Why “Normal” Should Never Be the Goal Again
When people talk about wanting life to return to normal, they often forget that the pre-Covid normal was already filled with burnout, binge drinking, untreated anxiety, toxic work hours, emotional avoidance, and widespread addiction hiding in plain sight. Normal was not healthy. Normal was simply familiar. Covid shattered the illusion that our old ways of coping were sustainable. Instead of longing for the past, the real opportunity lies in questioning why we accepted a version of life that kept so many people emotionally depleted.
The Lockdown Lesson South Africa Missed
The chaos triggered by the liquor ban made it painfully clear that South Africa still misunderstands addiction. Gareth Carter’s frontline experience with WeDoRecover showed how many individuals experienced forced withdrawal because their access to substances disappeared suddenly. This proved the point that addiction is a medical condition that requires structured intervention—not a reflection of character or discipline. The myth that people must “want help” before treatment works has harmed families for decades. The pandemic showed how dangerous that belief is. External pressure from families, workplaces, and even courts is sometimes necessary to push a person into treatment before irreversible damage occurs.
The Shift We Need, Families Must Learn to Raise the Bottom
The idea of “raising the bottom” means not waiting for crisis, collapse, or catastrophe before seeking help. Families often unknowingly prolong addiction by hoping the individual will one day realise the severity of their condition. Covid proved how quickly addiction can escalate when routines disappear. Early intervention saves lives, reduces harm, and preserves relationships. Raising the bottom is not controlling the person, it is preventing them from falling so far that recovery becomes harder.

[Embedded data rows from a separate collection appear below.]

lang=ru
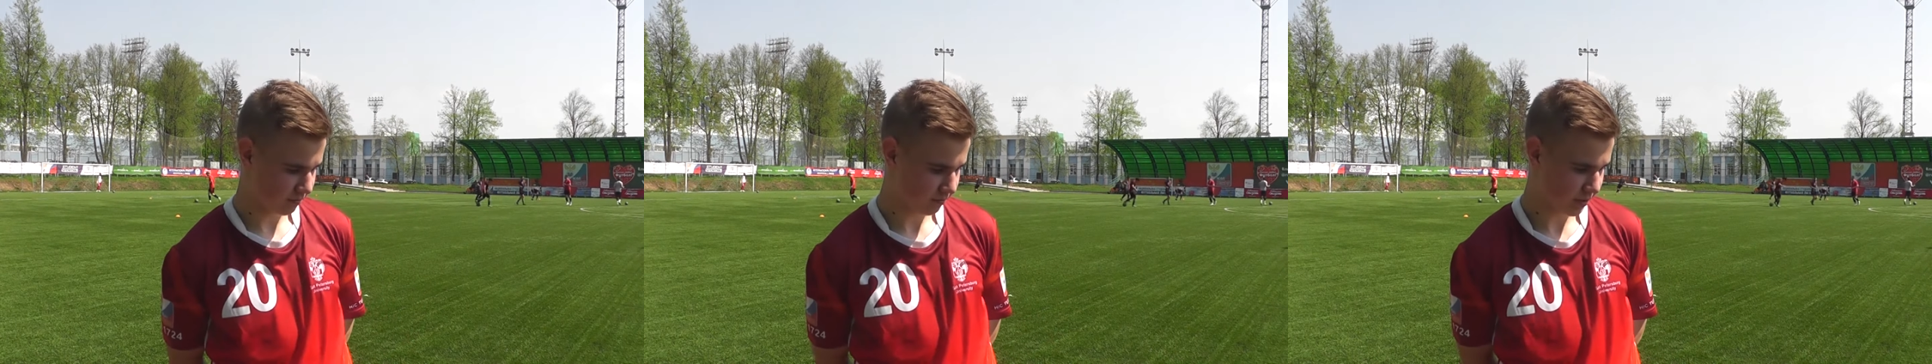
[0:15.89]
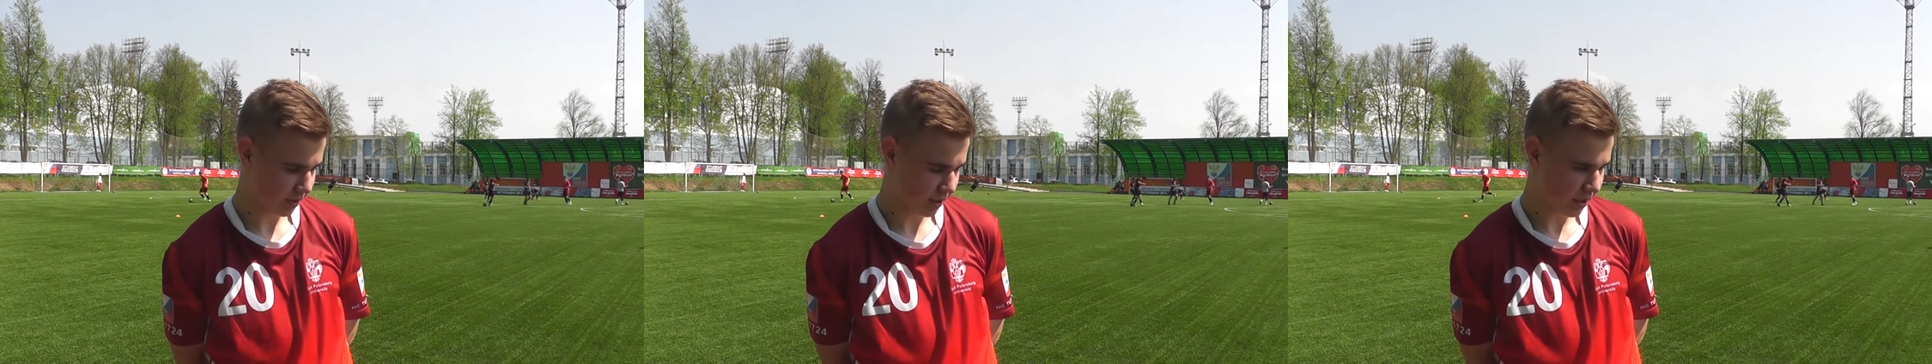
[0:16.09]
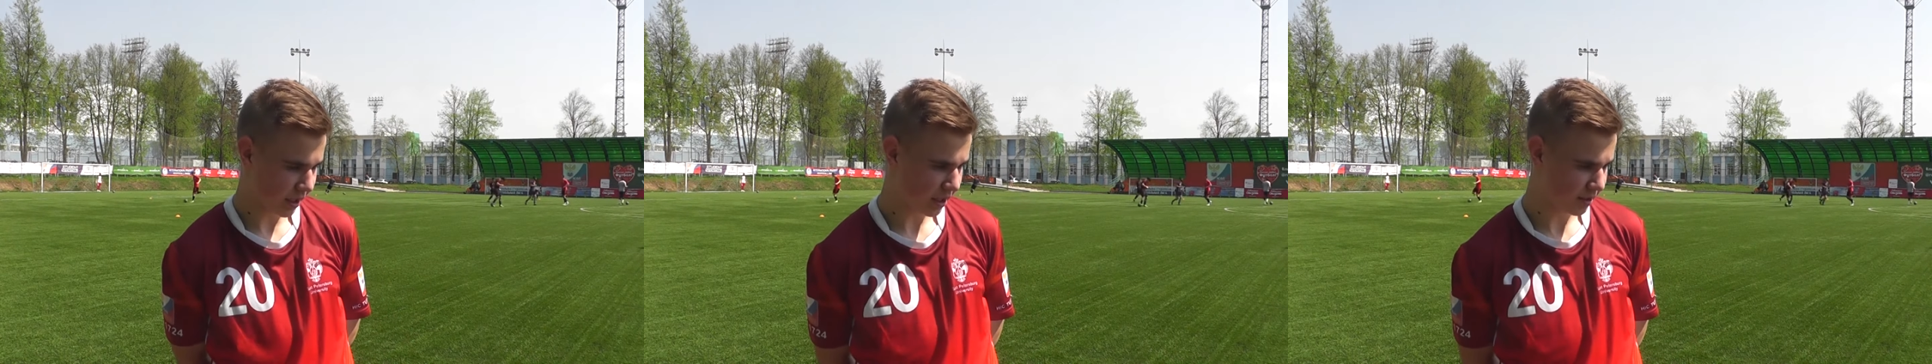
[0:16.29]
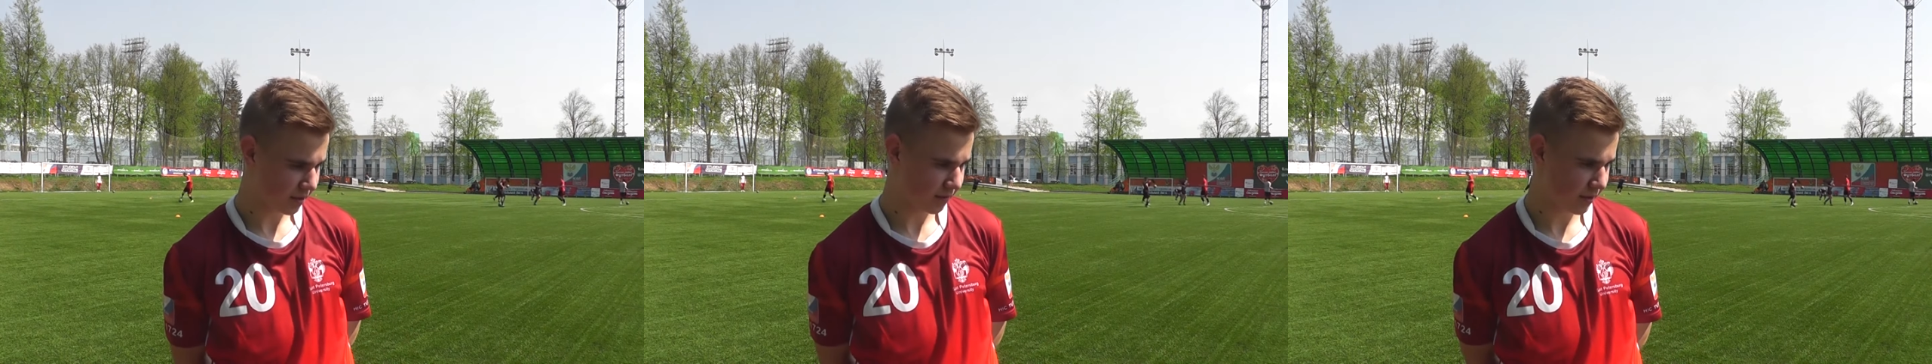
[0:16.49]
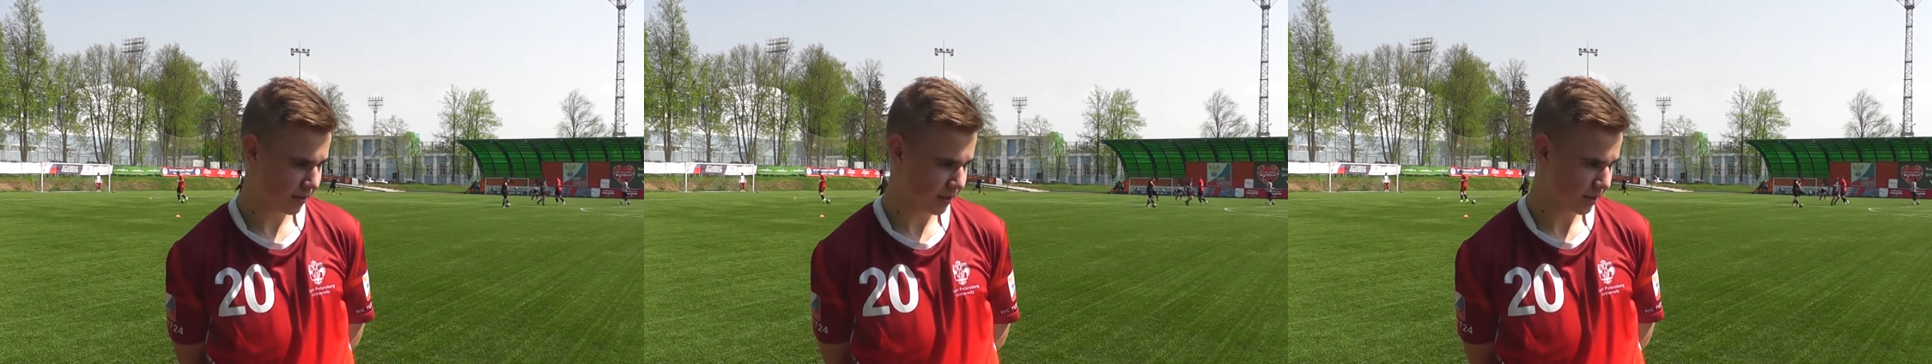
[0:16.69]
Проиграли
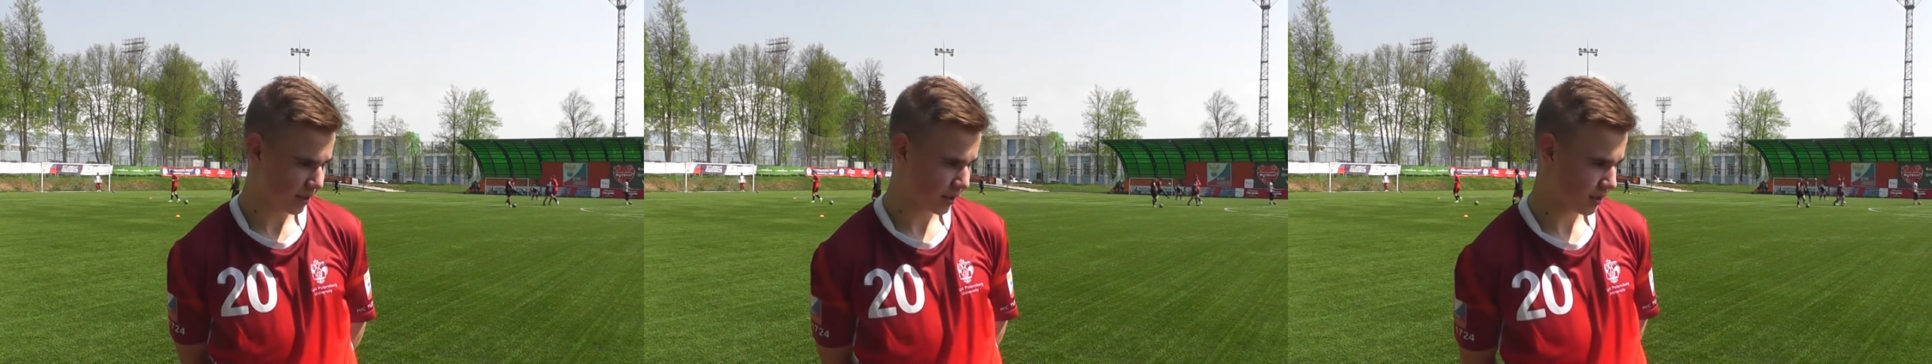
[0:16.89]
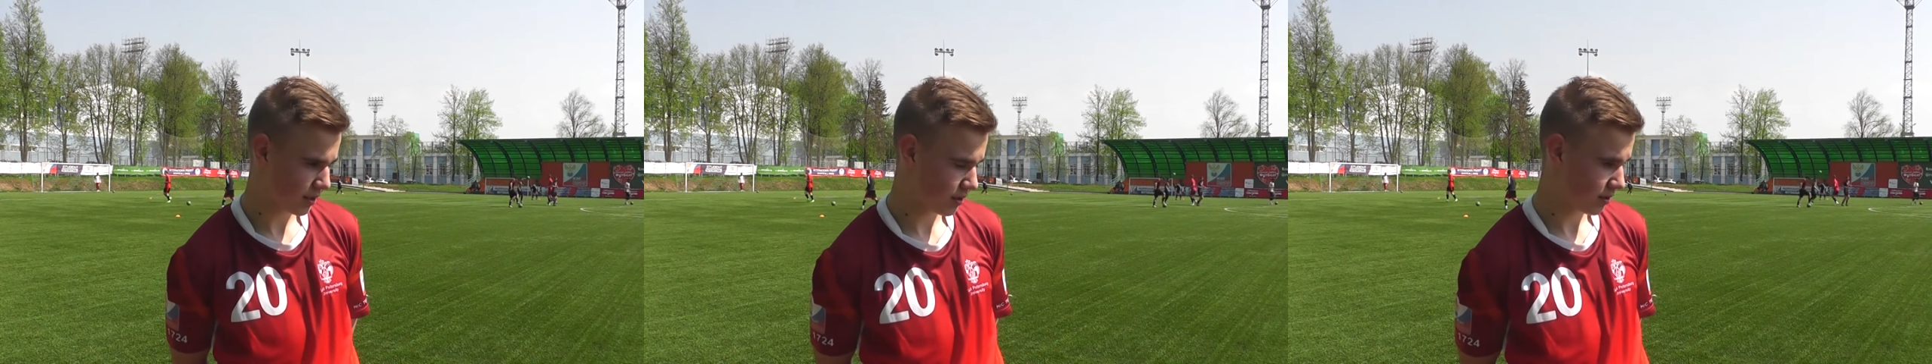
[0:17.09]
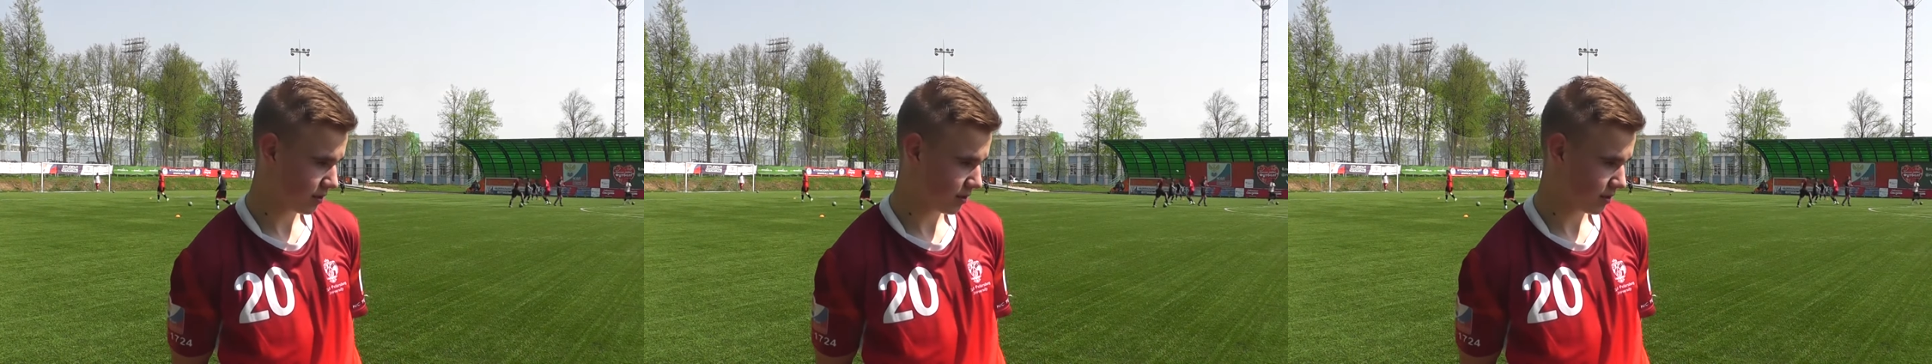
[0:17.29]
две игры.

Covid Broke the Illusion That We Are Emotionally Self-Sufficient
The pandemic was not simply a global health crisis, it was an emotional and psychological x-ray that showed exactly where people were struggling long before the world shut down. It exposed the fragility of coping mechanisms, the depth of denial, and the staggering impact of untreated addiction and mental health issues. Recovery has always offered a set of tools that society now desperately needs, humility, presence, real connection, acceptance, and accountability. If the pandemic taught us anything, it is that nobody heals alone, and nobody is as strong as they pretend to be. The illusion of emotional self-sufficiency collapsed under pressure, revealing the universal truth that we all need support. The question now is whether South Africa will finally stop romanticising control, dismissing addiction, and longing for an unhealthy version of normal, and instead start building a society that values connection, honesty, and accessible help.